= Exercise brief =
Exclude the images and repeat all remaining entries exactly.
___ Raw data ___
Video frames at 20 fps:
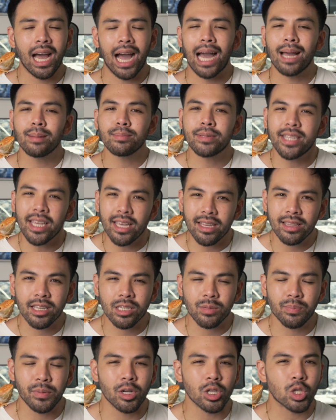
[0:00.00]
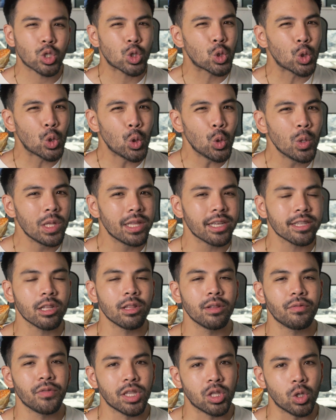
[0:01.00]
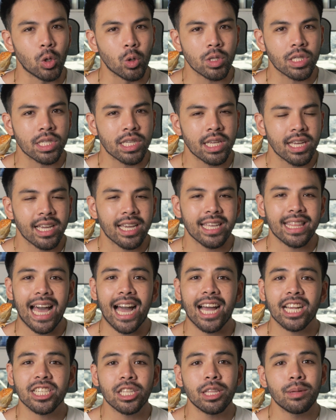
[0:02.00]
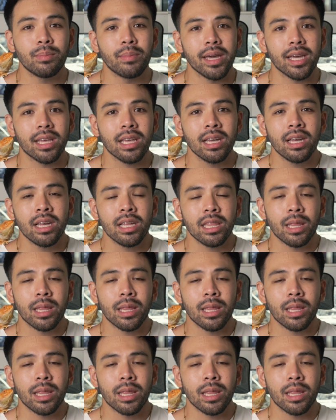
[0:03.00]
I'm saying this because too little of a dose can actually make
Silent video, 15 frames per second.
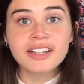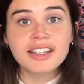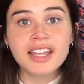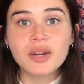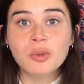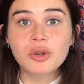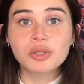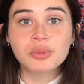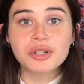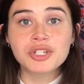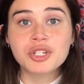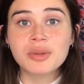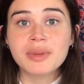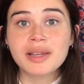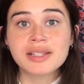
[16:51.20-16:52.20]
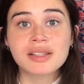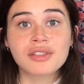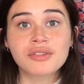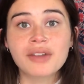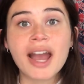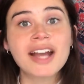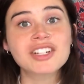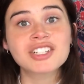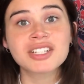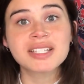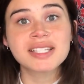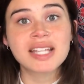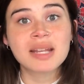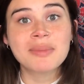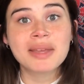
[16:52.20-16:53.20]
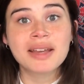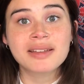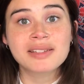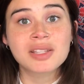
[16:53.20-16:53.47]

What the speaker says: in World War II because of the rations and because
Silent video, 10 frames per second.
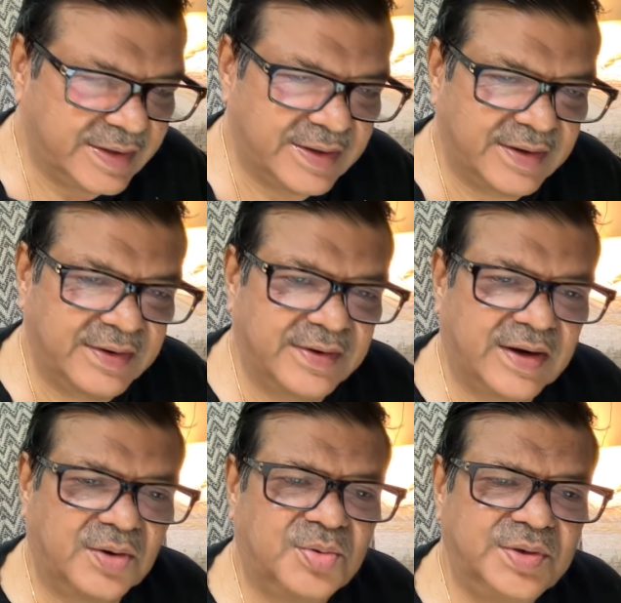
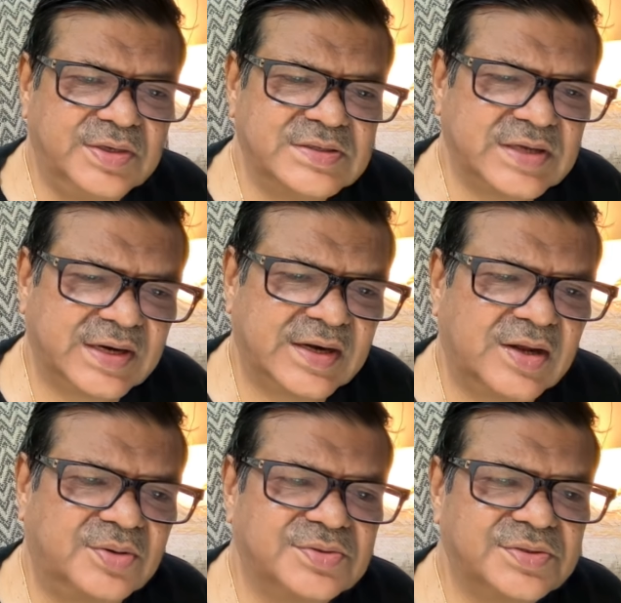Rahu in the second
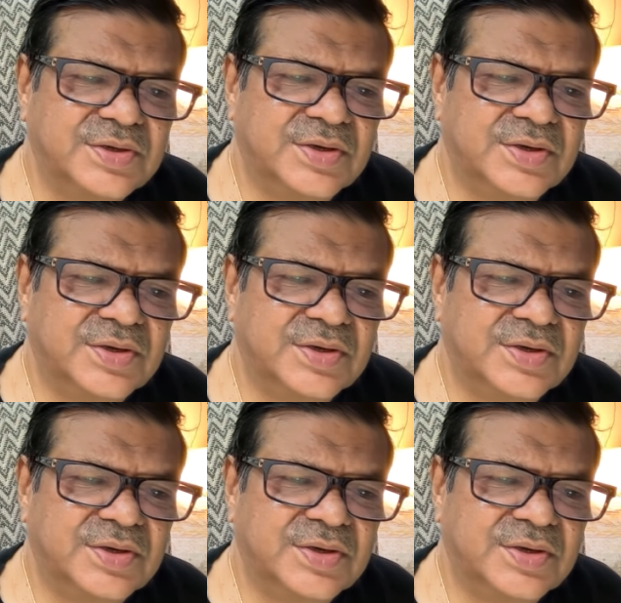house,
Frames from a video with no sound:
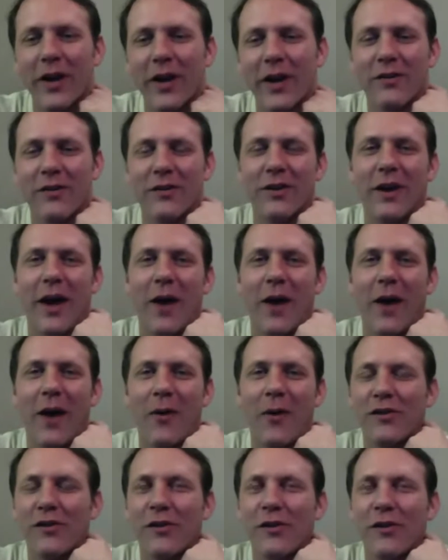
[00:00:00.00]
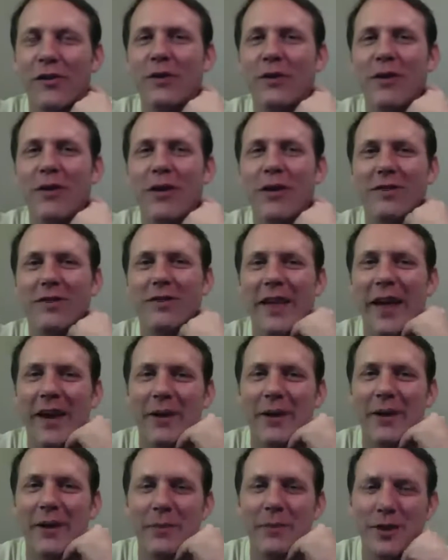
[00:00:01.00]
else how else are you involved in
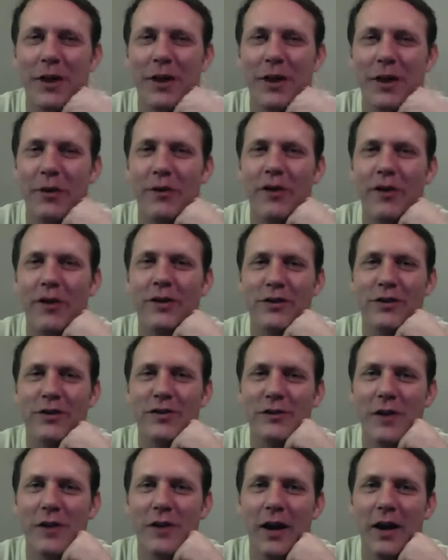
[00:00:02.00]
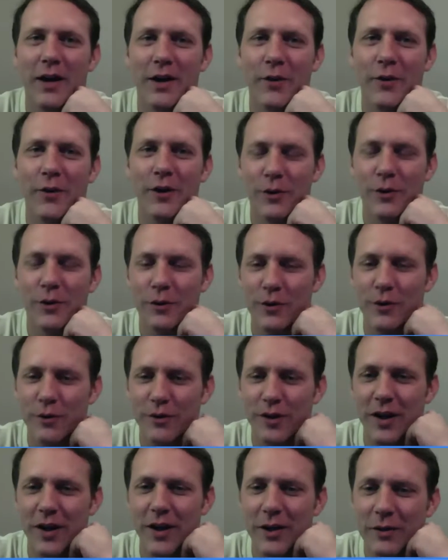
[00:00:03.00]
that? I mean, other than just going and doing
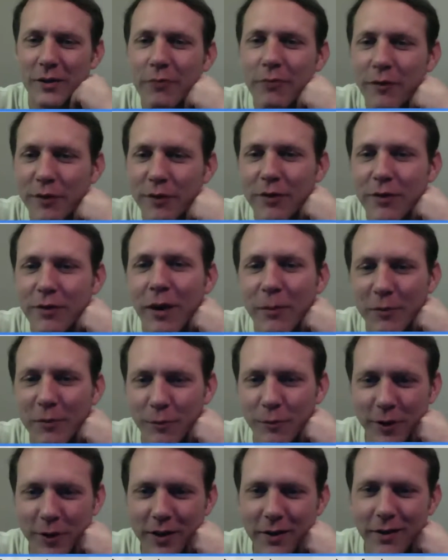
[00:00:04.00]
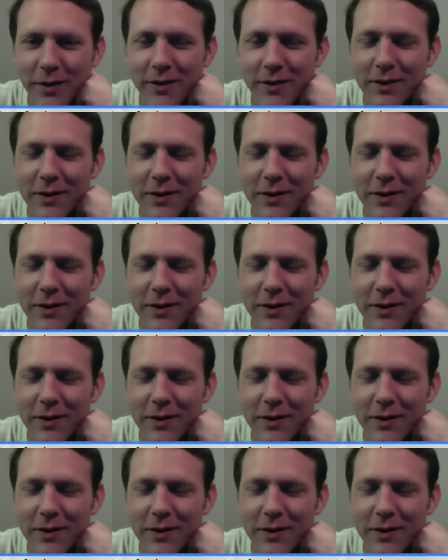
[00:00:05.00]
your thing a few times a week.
___
= Solution =
Video frames at 20 fps:
[0:00.00]
[0:01.00]
[0:02.00]
[0:03.00]
I'm saying this because too little of a dose can actually make
Silent video, 15 frames per second.
[16:51.20-16:52.20]
[16:52.20-16:53.20]
[16:53.20-16:53.47]

What the speaker says: in World War II because of the rations and because
Silent video, 10 frames per second.
Rahu in the second
house,
Frames from a video with no sound:
[00:00:00.00]
[00:00:01.00]
else how else are you involved in
[00:00:02.00]
[00:00:03.00]
that? I mean, other than just going and doing
[00:00:04.00]
[00:00:05.00]
your thing a few times a week.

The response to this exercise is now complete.